A word-for-word transcript of every entry is required.

Study material =
==============================

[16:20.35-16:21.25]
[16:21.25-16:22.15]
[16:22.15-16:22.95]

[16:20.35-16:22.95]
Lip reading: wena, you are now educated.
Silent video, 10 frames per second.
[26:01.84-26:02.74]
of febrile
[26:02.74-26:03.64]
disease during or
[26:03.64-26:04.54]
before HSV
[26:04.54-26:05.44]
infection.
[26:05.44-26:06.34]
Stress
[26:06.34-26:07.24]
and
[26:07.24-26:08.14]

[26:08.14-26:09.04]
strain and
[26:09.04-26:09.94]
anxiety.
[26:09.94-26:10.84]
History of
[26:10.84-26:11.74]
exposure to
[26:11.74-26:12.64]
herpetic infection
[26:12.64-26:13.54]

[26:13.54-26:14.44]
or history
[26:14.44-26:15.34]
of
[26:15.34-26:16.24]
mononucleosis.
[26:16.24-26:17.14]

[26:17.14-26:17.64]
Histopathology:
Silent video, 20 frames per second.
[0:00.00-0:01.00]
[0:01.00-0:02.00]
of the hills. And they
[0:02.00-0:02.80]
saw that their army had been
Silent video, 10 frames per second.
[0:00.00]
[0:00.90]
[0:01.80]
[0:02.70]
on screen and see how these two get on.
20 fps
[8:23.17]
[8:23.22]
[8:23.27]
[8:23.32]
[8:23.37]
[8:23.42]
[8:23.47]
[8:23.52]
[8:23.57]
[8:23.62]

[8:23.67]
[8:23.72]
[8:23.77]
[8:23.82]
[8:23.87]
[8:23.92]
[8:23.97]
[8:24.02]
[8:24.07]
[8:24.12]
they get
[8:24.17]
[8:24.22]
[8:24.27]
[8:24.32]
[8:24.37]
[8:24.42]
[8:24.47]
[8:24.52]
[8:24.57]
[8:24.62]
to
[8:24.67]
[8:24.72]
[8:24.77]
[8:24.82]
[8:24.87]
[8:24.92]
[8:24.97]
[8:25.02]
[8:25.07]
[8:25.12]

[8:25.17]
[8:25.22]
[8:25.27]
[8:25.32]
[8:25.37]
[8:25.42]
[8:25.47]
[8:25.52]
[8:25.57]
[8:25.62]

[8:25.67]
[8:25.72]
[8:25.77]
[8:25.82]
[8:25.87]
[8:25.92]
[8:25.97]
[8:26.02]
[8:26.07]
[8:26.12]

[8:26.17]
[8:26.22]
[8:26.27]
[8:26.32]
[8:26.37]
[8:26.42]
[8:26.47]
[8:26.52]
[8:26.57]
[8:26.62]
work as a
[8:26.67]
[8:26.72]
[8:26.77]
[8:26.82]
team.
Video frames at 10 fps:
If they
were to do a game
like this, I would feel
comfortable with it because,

==============================

Result =
[16:20.35-16:21.25]
[16:21.25-16:22.15]
[16:22.15-16:22.95]

[16:20.35-16:22.95]
Lip reading: wena, you are now educated.
Silent video, 10 frames per second.
[26:01.84-26:02.74]
of febrile
[26:02.74-26:03.64]
disease during or
[26:03.64-26:04.54]
before HSV
[26:04.54-26:05.44]
infection.
[26:05.44-26:06.34]
Stress
[26:06.34-26:07.24]
and
[26:07.24-26:08.14]

[26:08.14-26:09.04]
strain and
[26:09.04-26:09.94]
anxiety.
[26:09.94-26:10.84]
History of
[26:10.84-26:11.74]
exposure to
[26:11.74-26:12.64]
herpetic infection
[26:12.64-26:13.54]

[26:13.54-26:14.44]
or history
[26:14.44-26:15.34]
of
[26:15.34-26:16.24]
mononucleosis.
[26:16.24-26:17.14]

[26:17.14-26:17.64]
Histopathology:
Silent video, 20 frames per second.
[0:00.00-0:01.00]
[0:01.00-0:02.00]
of the hills. And they
[0:02.00-0:02.80]
saw that their army had been
Silent video, 10 frames per second.
[0:00.00]
[0:00.90]
[0:01.80]
[0:02.70]
on screen and see how these two get on.
20 fps
[8:23.17]
[8:23.22]
[8:23.27]
[8:23.32]
[8:23.37]
[8:23.42]
[8:23.47]
[8:23.52]
[8:23.57]
[8:23.62]

[8:23.67]
[8:23.72]
[8:23.77]
[8:23.82]
[8:23.87]
[8:23.92]
[8:23.97]
[8:24.02]
[8:24.07]
[8:24.12]
they get
[8:24.17]
[8:24.22]
[8:24.27]
[8:24.32]
[8:24.37]
[8:24.42]
[8:24.47]
[8:24.52]
[8:24.57]
[8:24.62]
to
[8:24.67]
[8:24.72]
[8:24.77]
[8:24.82]
[8:24.87]
[8:24.92]
[8:24.97]
[8:25.02]
[8:25.07]
[8:25.12]

[8:25.17]
[8:25.22]
[8:25.27]
[8:25.32]
[8:25.37]
[8:25.42]
[8:25.47]
[8:25.52]
[8:25.57]
[8:25.62]

[8:25.67]
[8:25.72]
[8:25.77]
[8:25.82]
[8:25.87]
[8:25.92]
[8:25.97]
[8:26.02]
[8:26.07]
[8:26.12]

[8:26.17]
[8:26.22]
[8:26.27]
[8:26.32]
[8:26.37]
[8:26.42]
[8:26.47]
[8:26.52]
[8:26.57]
[8:26.62]
work as a
[8:26.67]
[8:26.72]
[8:26.77]
[8:26.82]
team.
Video frames at 10 fps:
If they
were to do a game
like this, I would feel
comfortable with it because,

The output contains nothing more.